← Back to context

Comment by truth_seeker

5 days ago

> False Sharing : "Pad for concurrent access: Separate goroutine data by cache lines"

This is worth adding in Go race detector's mechanism to warn developer

Most modern processor architecture CPU cache line sizes are 64 bytes, but not all of them. Once you start to put performance optimizations like optimizing for cache line size, you're fundamentally optimizing for a particular processor architecture.

That's fine for most deployments, since the vast majority of deployments will go to x86_64 or arm64 these days. But Go supports PowerPC, Sparc, RISCV, S390X... I don't know enough about them, but I wouldn't be surprised if they weren't all 64-byte CPU cache lines. I can understand how a language runtime that is designed for architecture independence has difficulty with that.

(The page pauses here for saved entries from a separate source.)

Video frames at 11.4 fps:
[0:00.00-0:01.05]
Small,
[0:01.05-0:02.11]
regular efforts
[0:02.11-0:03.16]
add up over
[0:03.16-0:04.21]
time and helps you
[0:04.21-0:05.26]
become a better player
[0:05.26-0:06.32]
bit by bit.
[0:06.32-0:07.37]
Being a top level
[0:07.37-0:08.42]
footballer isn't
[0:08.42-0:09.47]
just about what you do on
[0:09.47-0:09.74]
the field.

  • The big two, x86_64 and arm64, have 64-byte cache lines, so that's a reasonable assumption in practice. But I was surprised to discover that Apple's M-series laptops have 128-byte cache lines, and that's something a lot of people have and run, albeit not as a server.

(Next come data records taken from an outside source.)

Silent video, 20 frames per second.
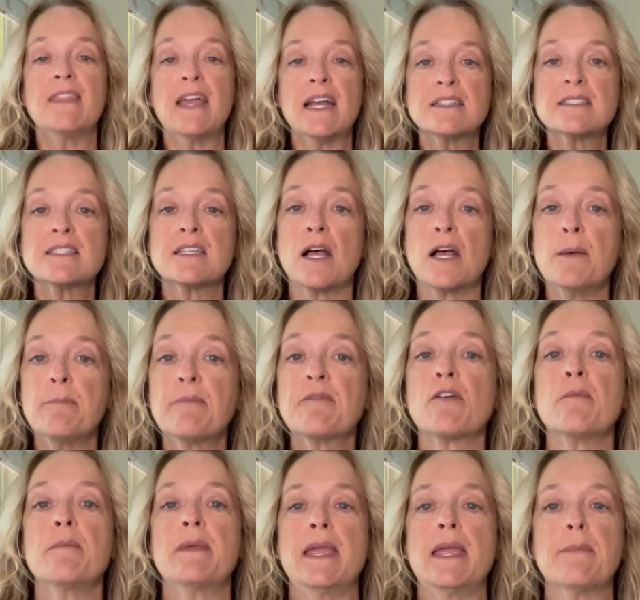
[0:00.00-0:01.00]
that's up
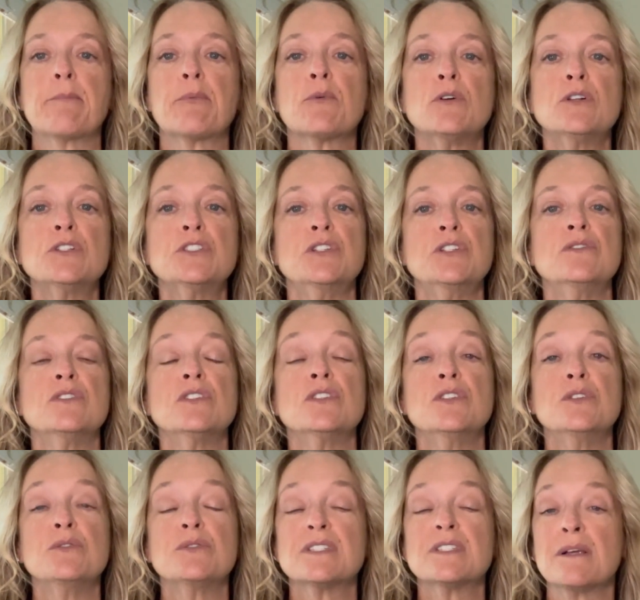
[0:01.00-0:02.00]
from April due
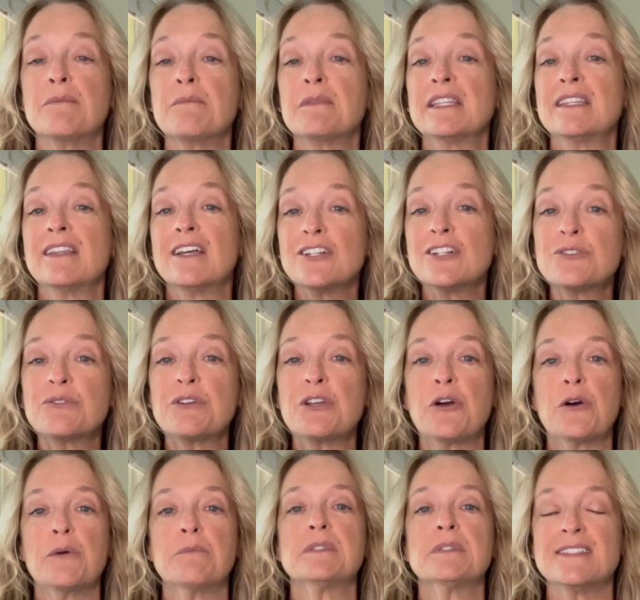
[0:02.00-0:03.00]
to some luxury
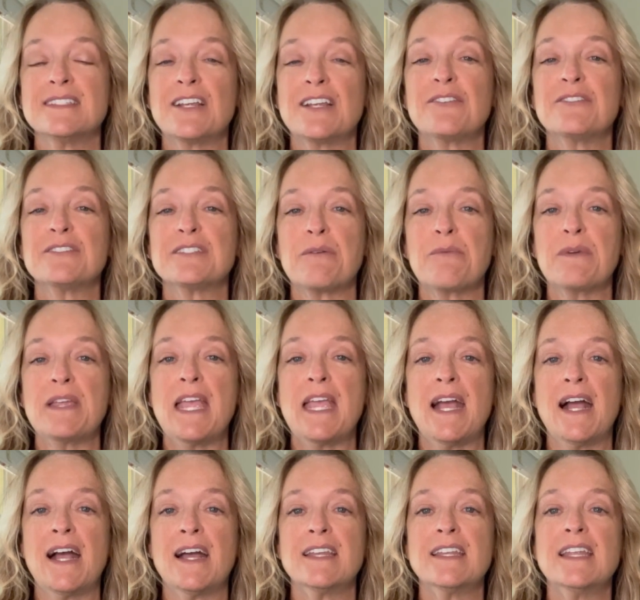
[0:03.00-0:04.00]
home sales that we
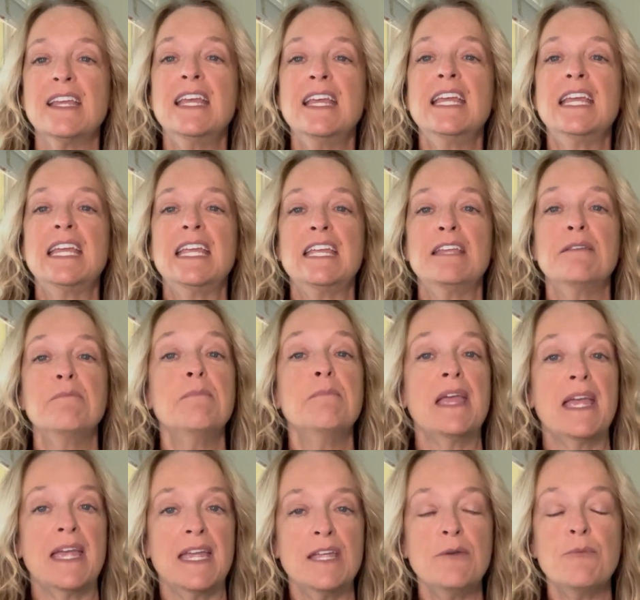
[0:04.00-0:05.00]
had in
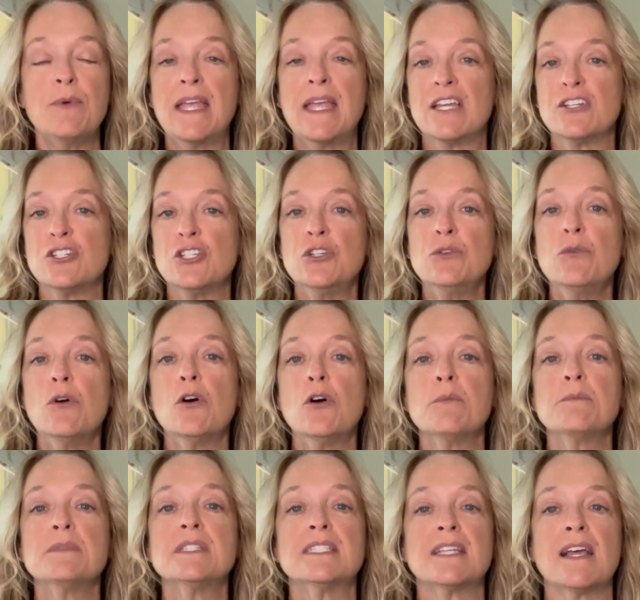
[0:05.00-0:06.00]
May. We had 2
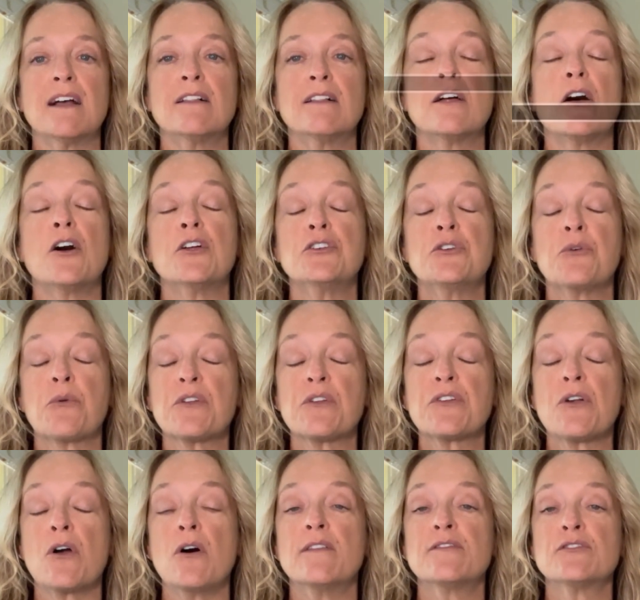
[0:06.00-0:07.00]
homes sell on North
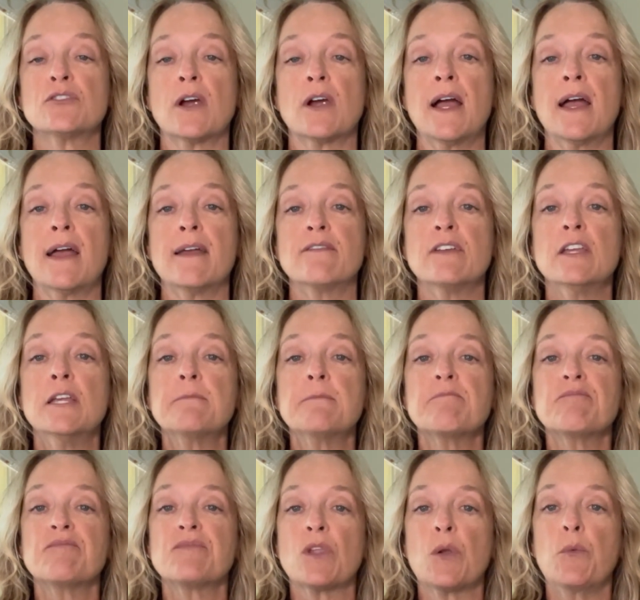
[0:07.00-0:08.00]
Golf Drive,
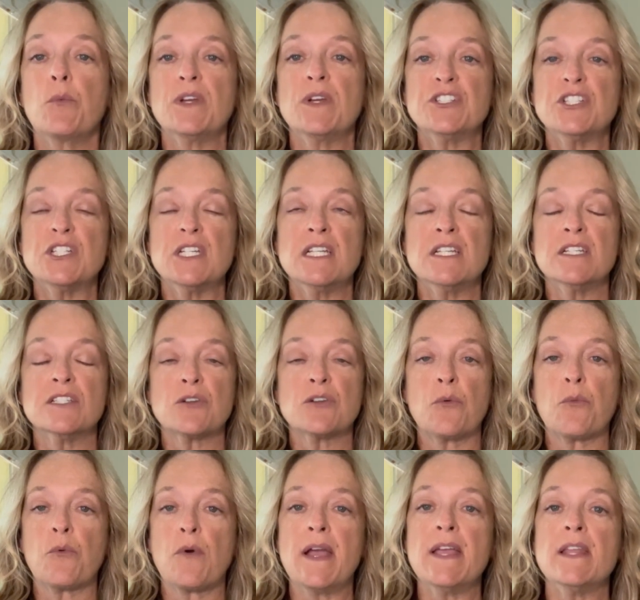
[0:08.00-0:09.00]
which is
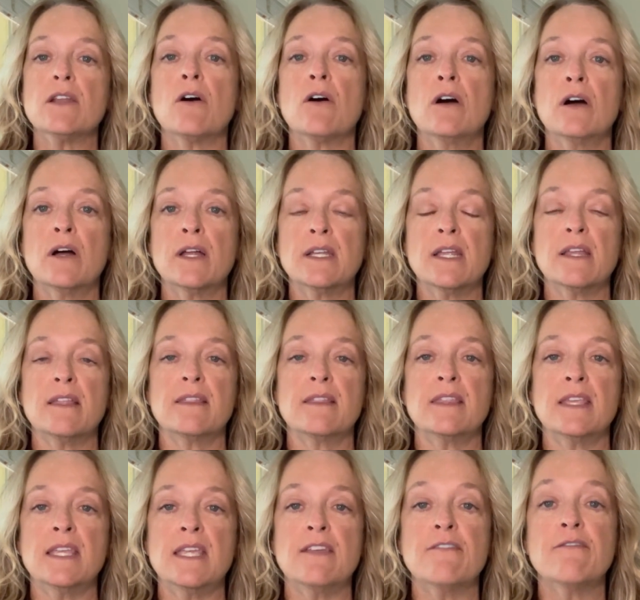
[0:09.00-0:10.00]
right on
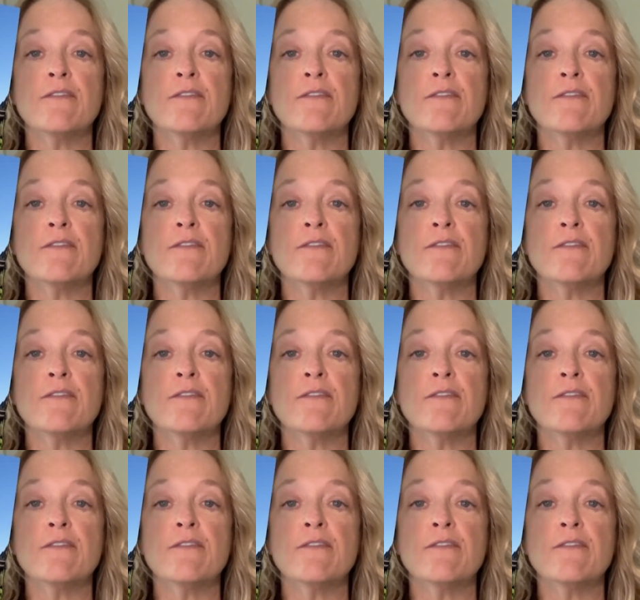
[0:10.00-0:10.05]
the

  • Something like C++17's `std::hardware_destructive_interference_size` would be nice; being able to just say "Align this variable to whatever the cache line size is on the architecture I'm building for".

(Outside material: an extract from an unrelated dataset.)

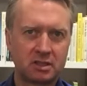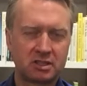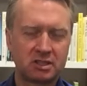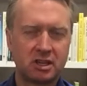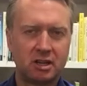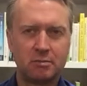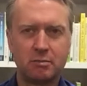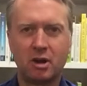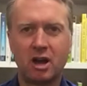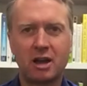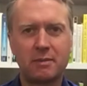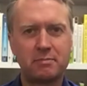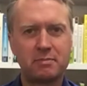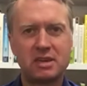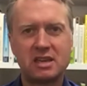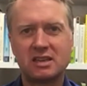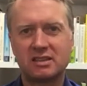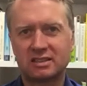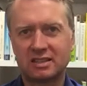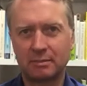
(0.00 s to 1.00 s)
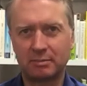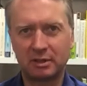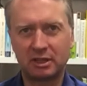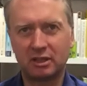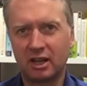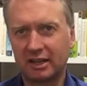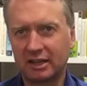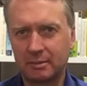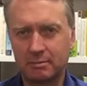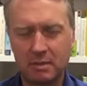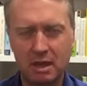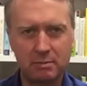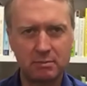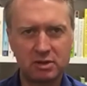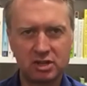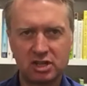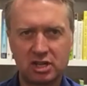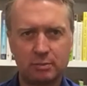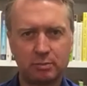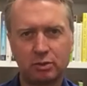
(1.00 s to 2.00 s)
So it might be something like a
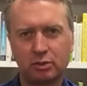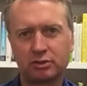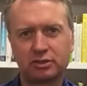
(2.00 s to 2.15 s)
membership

    If you use these tricks to align everything to 64-byte boundaries you'll see those speedups on most common systems but lose them on e.g. Apple's ARM64 chips, and POWER7, 8, and 9 chips (128 byte cache line), s390x (256 byte cache line), etc. Having some way of doing the alignment dynamically based on the build target would be optimal.

  • Seems like judicious build tag/file extensions would allow for such optimizations with a fallback to no optimization.